| RECORDS FOR THIS TASK |

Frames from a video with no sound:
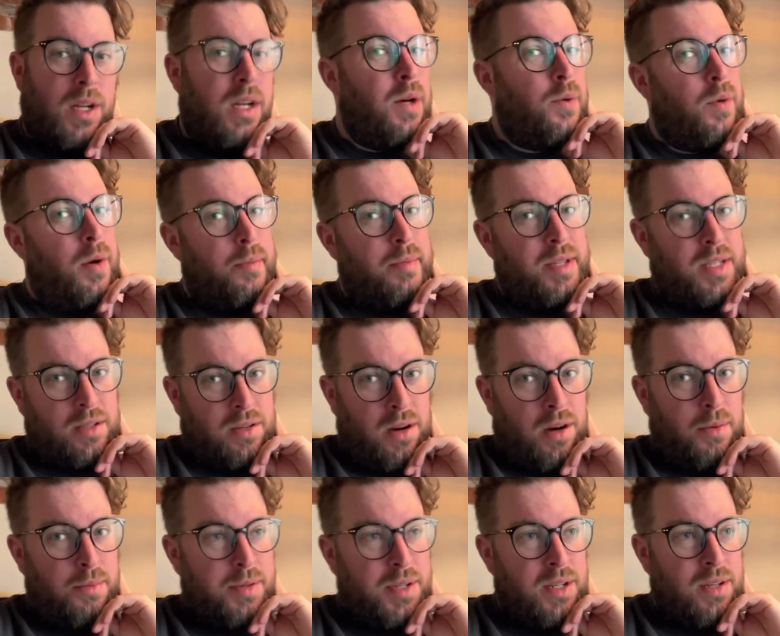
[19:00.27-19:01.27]
and I won't be
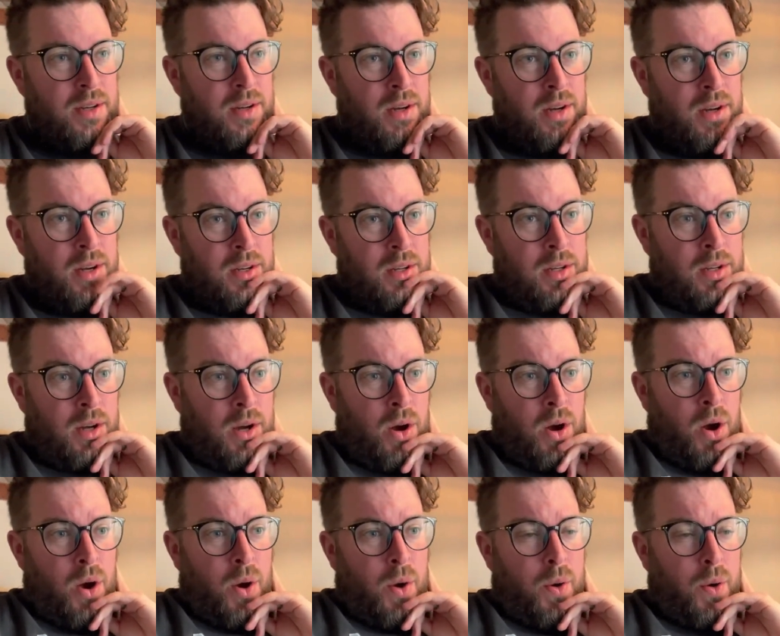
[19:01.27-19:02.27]
stopped.
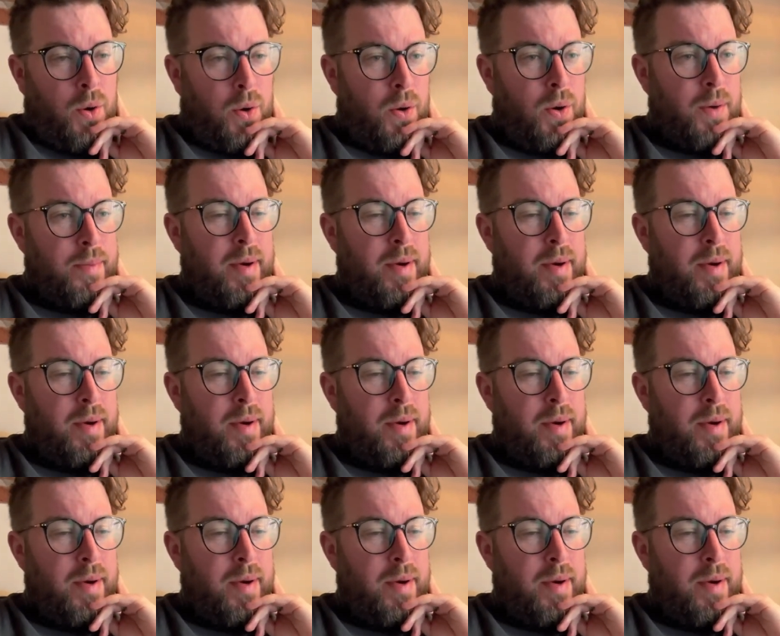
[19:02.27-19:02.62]
Whew,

| ACTION ITEM |
Leave every picture out, and transcribe the data above exactly as it reads.

| ANSWER TO THIS EXERCISE |
Frames from a video with no sound:
[19:00.27-19:01.27]
and I won't be
[19:01.27-19:02.27]
stopped.
[19:02.27-19:02.62]
Whew,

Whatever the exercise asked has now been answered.